SOURCE MATERIAL:
= = =

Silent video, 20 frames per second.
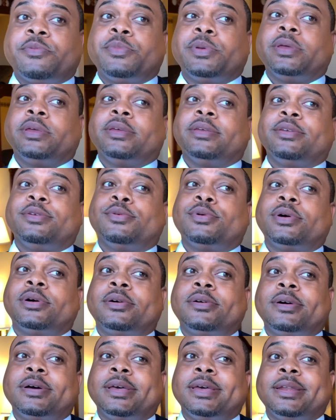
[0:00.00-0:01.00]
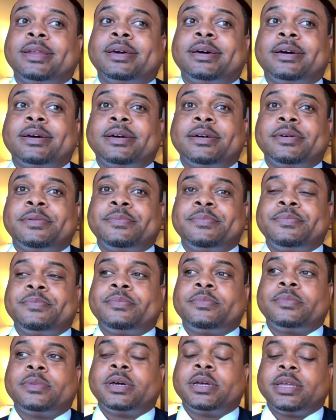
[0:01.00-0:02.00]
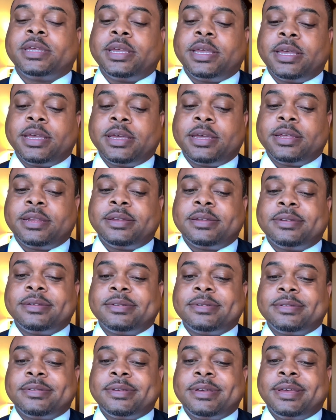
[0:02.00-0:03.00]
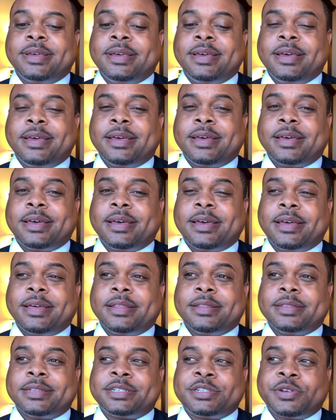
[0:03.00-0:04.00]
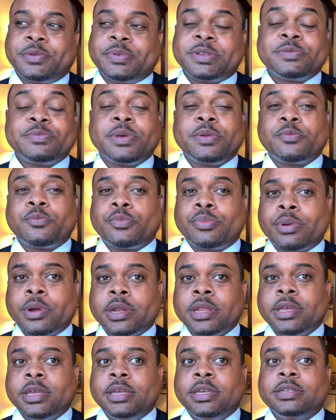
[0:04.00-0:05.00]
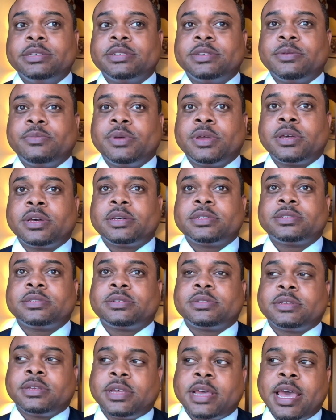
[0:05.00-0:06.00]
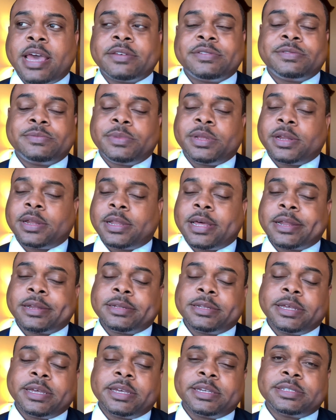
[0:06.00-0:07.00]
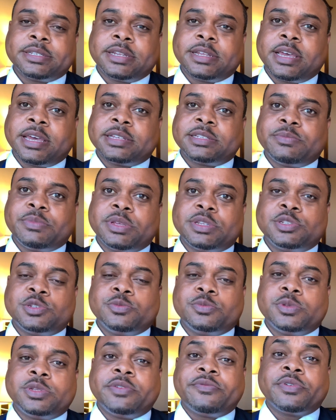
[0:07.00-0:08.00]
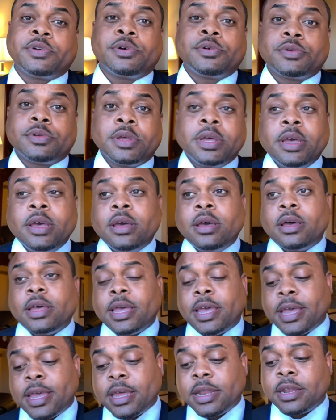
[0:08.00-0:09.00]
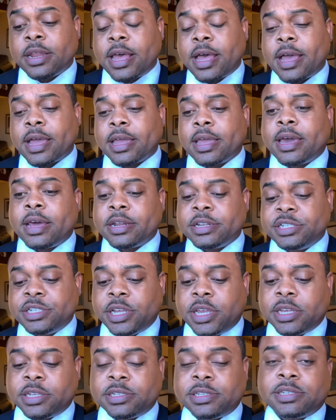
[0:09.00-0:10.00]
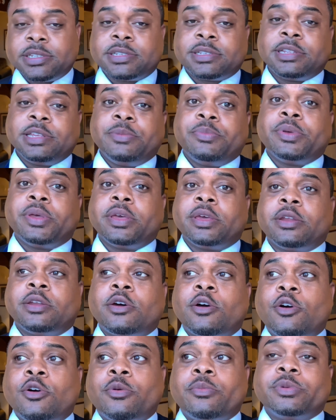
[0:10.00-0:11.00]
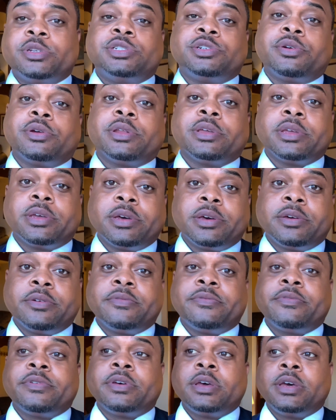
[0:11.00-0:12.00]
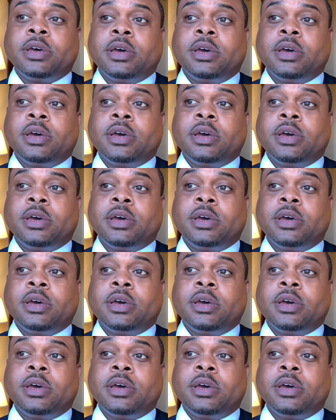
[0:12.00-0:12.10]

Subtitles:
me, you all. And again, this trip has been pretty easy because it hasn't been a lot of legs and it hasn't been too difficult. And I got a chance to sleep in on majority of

= = =

TASK STATEMENT:
Repeat the data exactly in full, omitting its pictures.

RESULT:
Silent video, 20 frames per second.
[0:00.00-0:01.00]
[0:01.00-0:02.00]
[0:02.00-0:03.00]
[0:03.00-0:04.00]
[0:04.00-0:05.00]
[0:05.00-0:06.00]
[0:06.00-0:07.00]
[0:07.00-0:08.00]
[0:08.00-0:09.00]
[0:09.00-0:10.00]
[0:10.00-0:11.00]
[0:11.00-0:12.00]
[0:12.00-0:12.10]

Subtitles:
me, you all. And again, this trip has been pretty easy because it hasn't been a lot of legs and it hasn't been too difficult. And I got a chance to sleep in on majority of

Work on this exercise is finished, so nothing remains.